Why not just try CUDA Graphs and find out whether it benefits your use case?
If many of the kernels have very short runtime, the use of CUDA Graphs can significantly reduce overall launch overhead, resulting in higher performance.
Thanks, kernel runtime is of order of milliseconds. Is that considered short ?
Kernel launch overhead is 3 to 5 microsecond on modern high-end systems. So if the kernel runtime is in the millisecond range (so about 1000x difference), kernel launch overhead is pretty much irrelevant. Actually, kernel run times in the single digit milliseconds on high-end systems are about the sweet spot for CUDA accelerated apps, in particular with regard to the user interface. At any time, the performance difference between lowest-end and highest-end GPUs is typically around 20x, so such software tends to be reasonably responsive even on low-end hardware.
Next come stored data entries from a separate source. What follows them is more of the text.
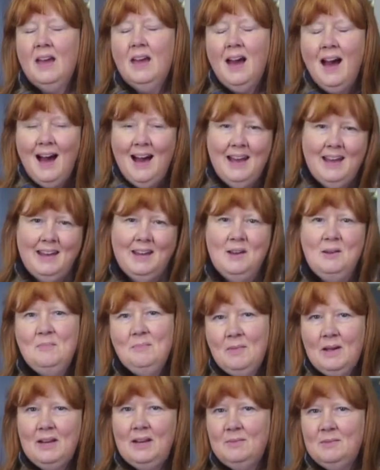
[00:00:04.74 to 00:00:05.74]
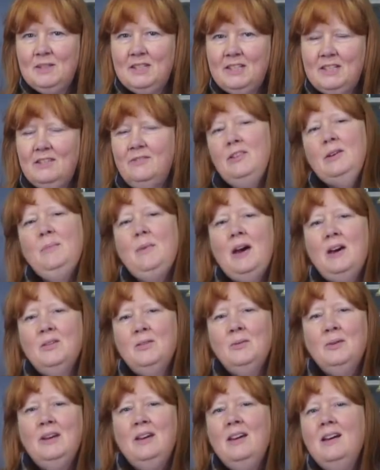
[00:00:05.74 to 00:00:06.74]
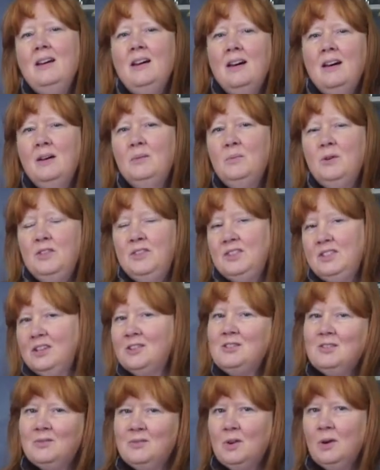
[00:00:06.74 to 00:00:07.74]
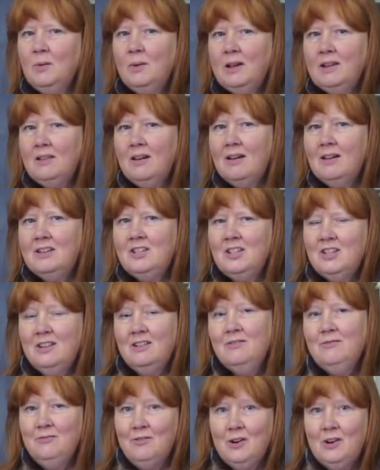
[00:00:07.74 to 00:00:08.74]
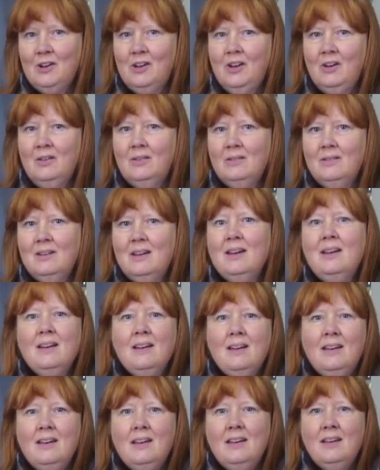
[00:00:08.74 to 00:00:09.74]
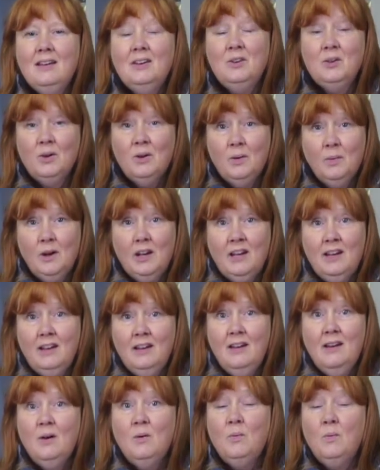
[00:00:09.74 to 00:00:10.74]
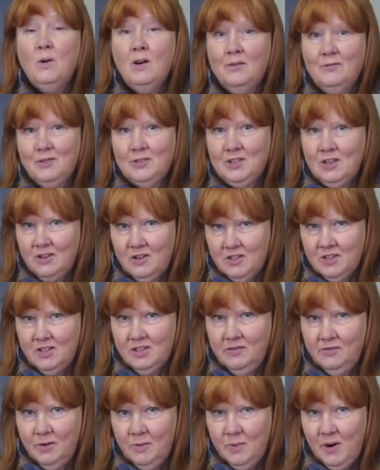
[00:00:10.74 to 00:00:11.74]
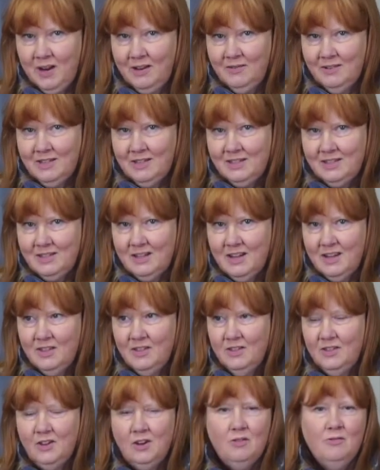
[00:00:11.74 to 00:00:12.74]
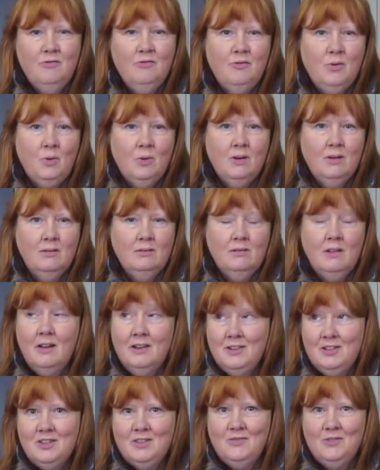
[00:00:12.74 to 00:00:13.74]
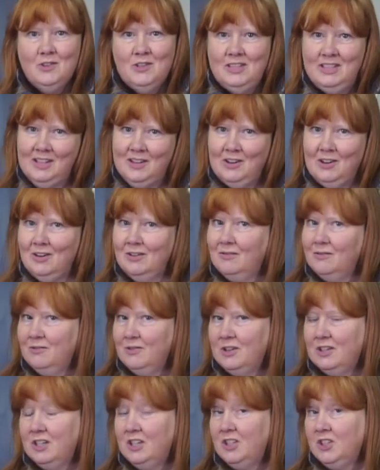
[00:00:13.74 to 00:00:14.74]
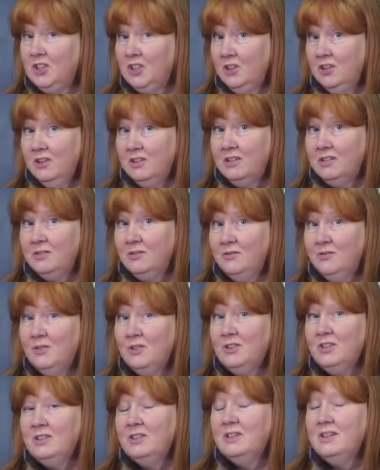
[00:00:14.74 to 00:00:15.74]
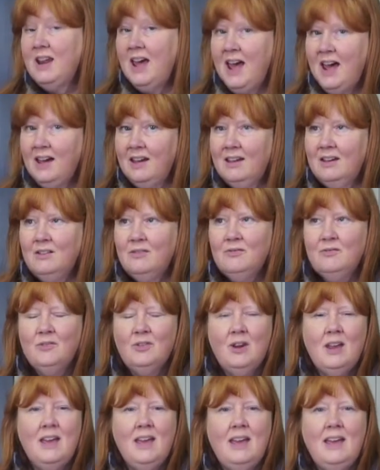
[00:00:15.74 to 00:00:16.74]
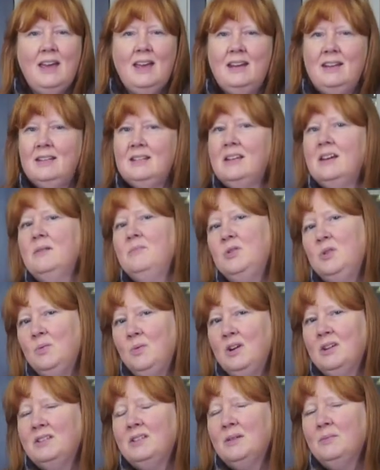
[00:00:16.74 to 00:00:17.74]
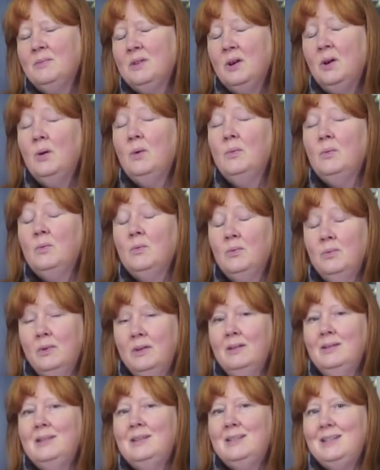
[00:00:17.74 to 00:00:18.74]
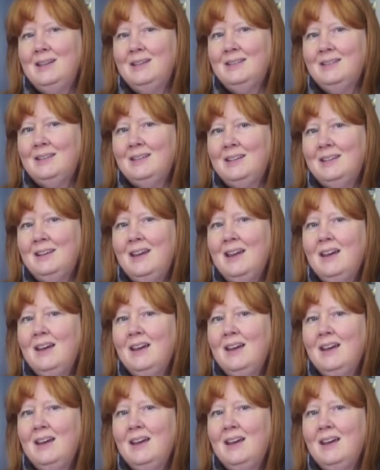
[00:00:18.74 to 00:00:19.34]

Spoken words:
Hi, my name's Stevie Mathry. I'm with the Sons of Norway Lodge in Fargo. In Norway, waffles aren't just for breakfast. They're for lunch, for dinner, for dessert, for a snack, for any time you want something really tasty.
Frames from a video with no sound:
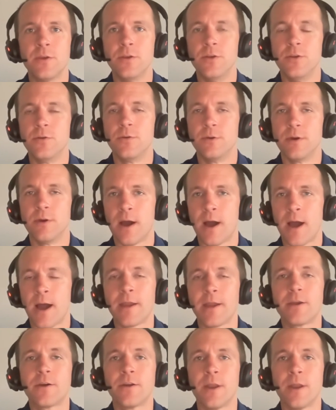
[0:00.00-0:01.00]
you
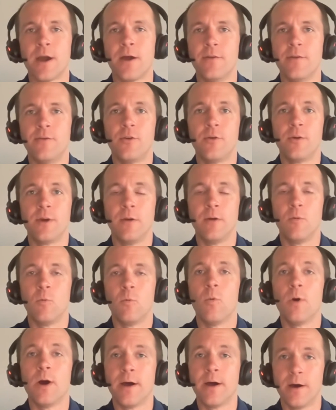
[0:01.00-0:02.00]
I could not do it
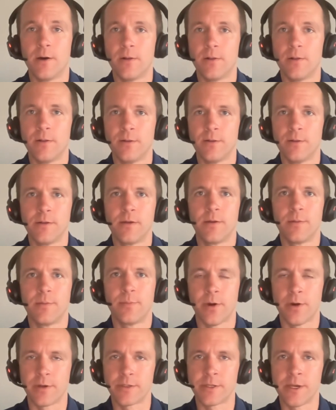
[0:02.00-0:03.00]
well
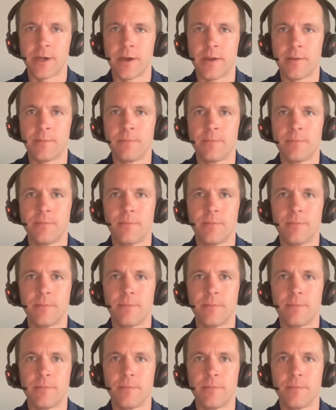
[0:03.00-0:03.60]
part time.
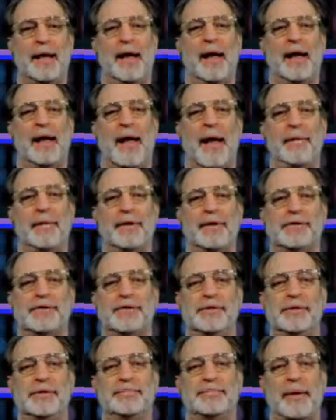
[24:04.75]
I would
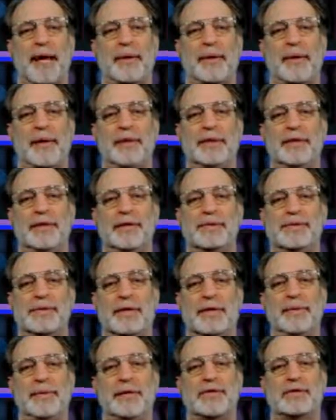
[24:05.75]
assume, by the way, the news is going to
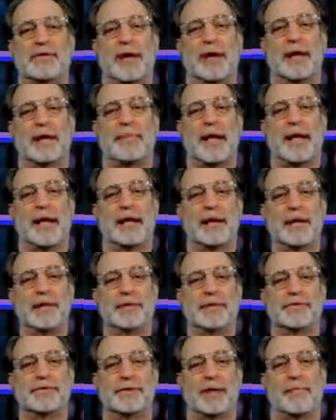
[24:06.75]
be starting to be good
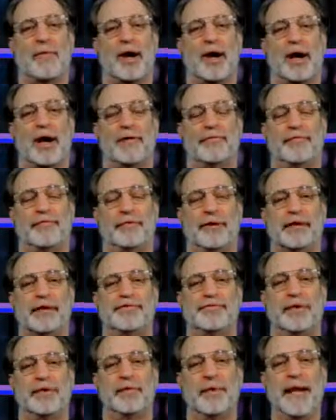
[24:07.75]
news in the market for the next
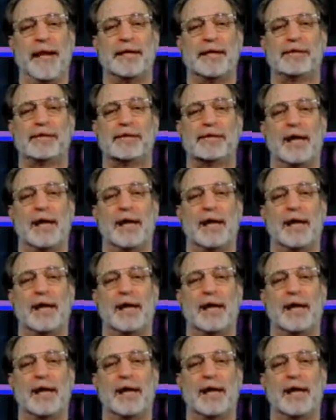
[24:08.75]
few weeks.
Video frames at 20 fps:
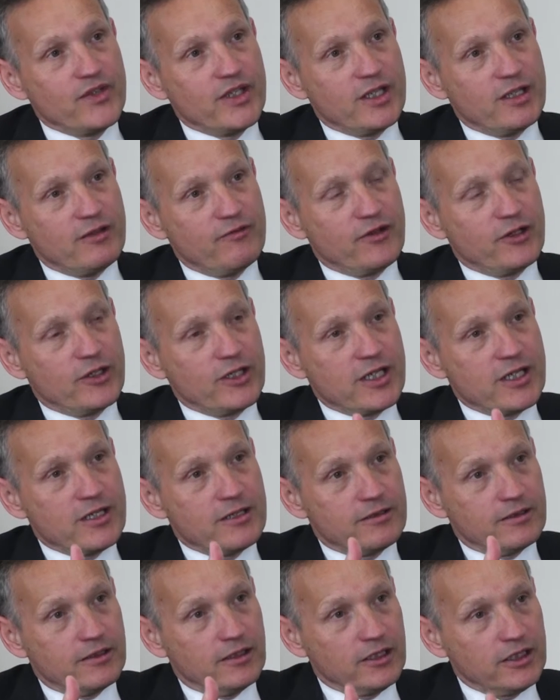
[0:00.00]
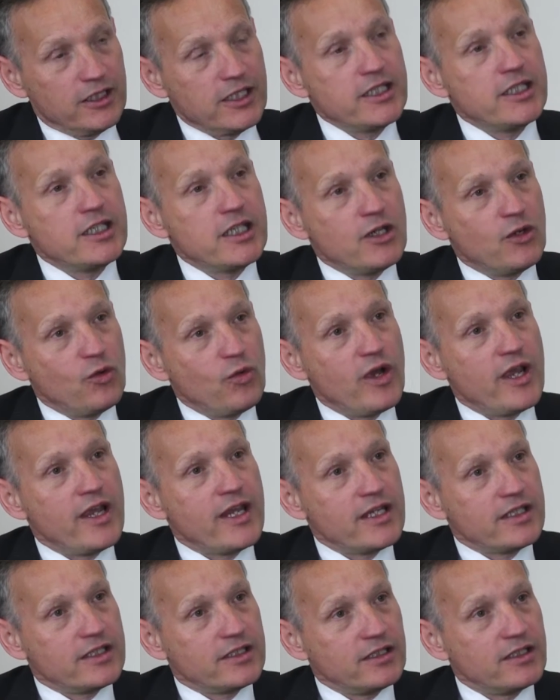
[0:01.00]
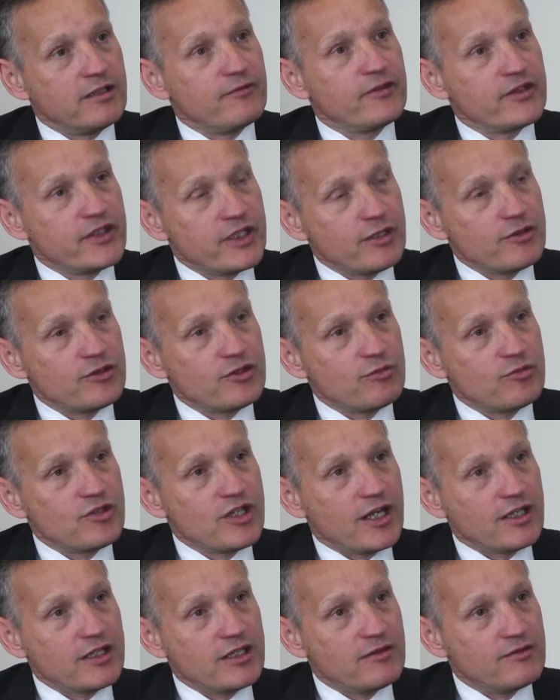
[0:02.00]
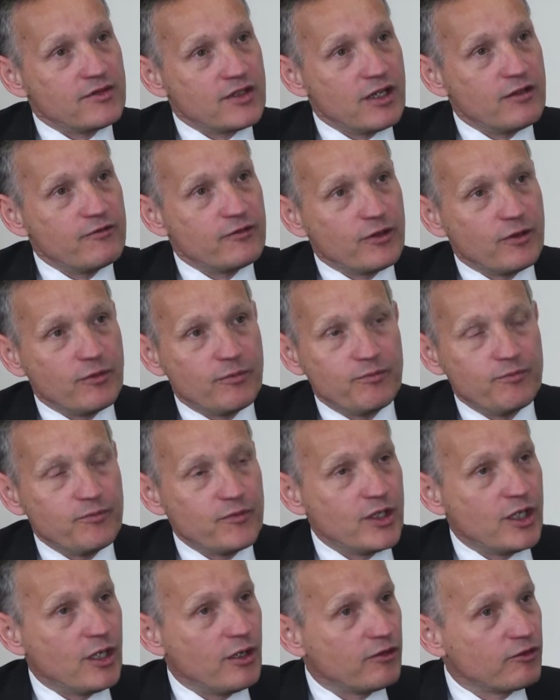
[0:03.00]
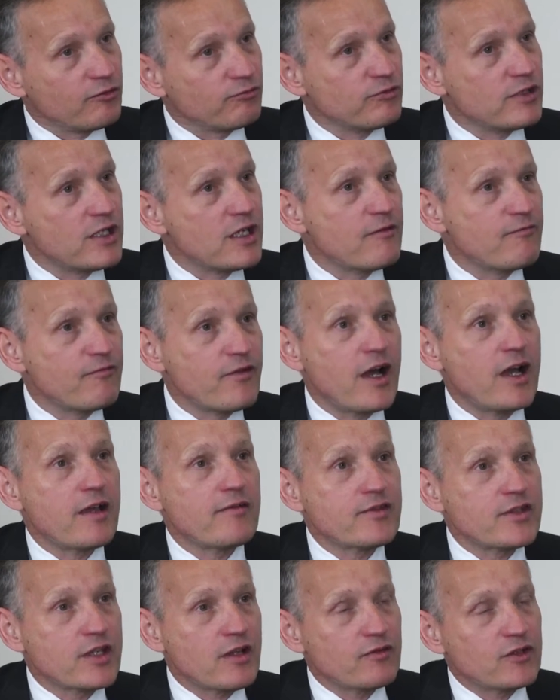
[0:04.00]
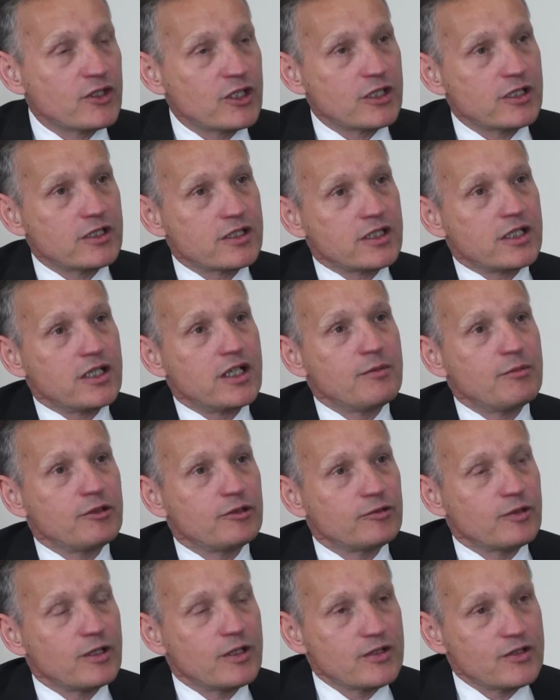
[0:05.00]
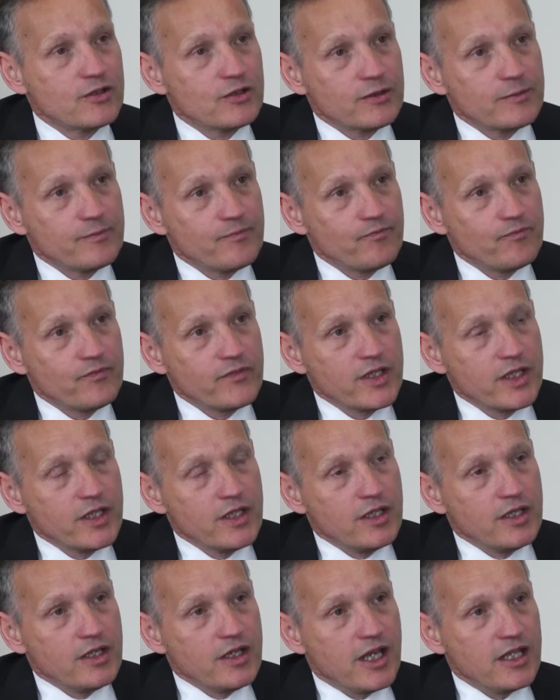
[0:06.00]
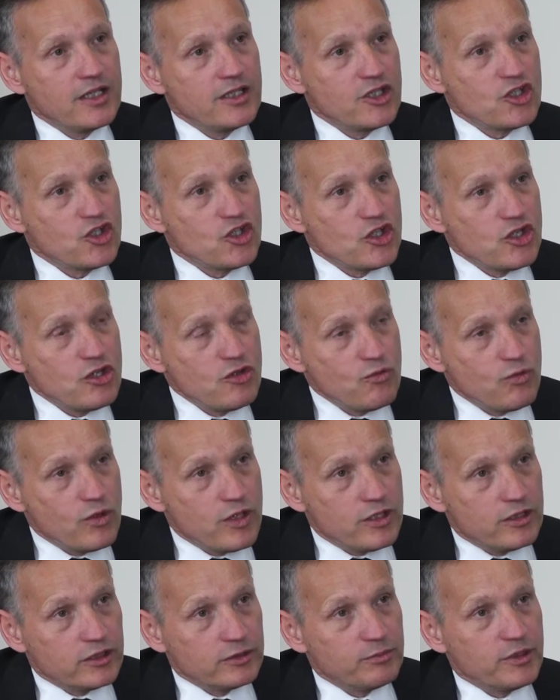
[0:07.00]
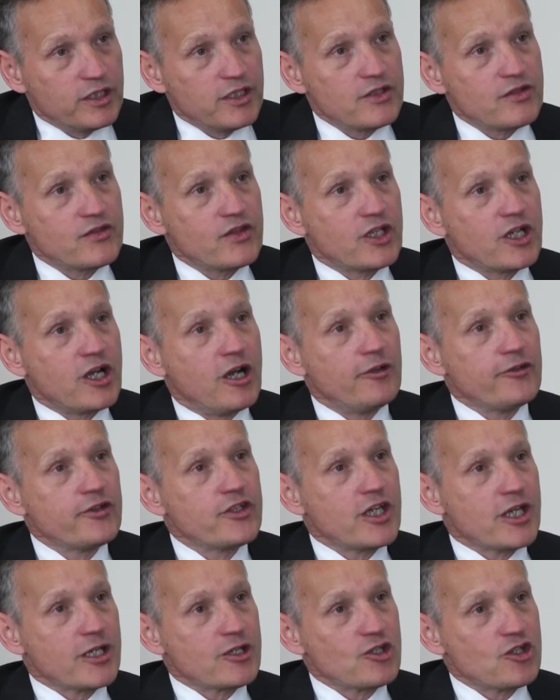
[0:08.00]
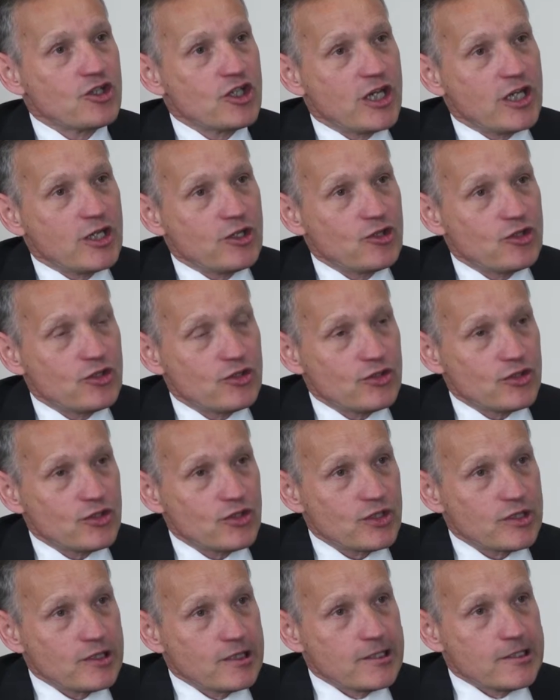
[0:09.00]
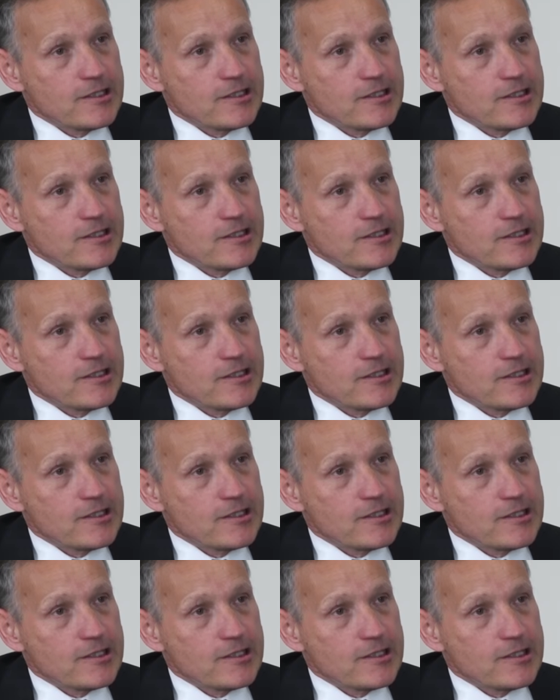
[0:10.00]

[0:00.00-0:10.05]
in a very linear way, deliver those objectives over a 3, 5, 7-year time horizon. In this new world, because of the context changes,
The other aspect of using CUDA Graphs is the convenience aspect (ciuld be summarized as “capture and replay”). Since your software appears to be already complete and tuned this does not look like a compelling argument at this stage, but you may disagree.
As I said, one approach is to just give it a try: run some experiments and see how you like it. You may discover advantageous aspects of using CUDA Graphs that a mere thought experiment is not going to uncover.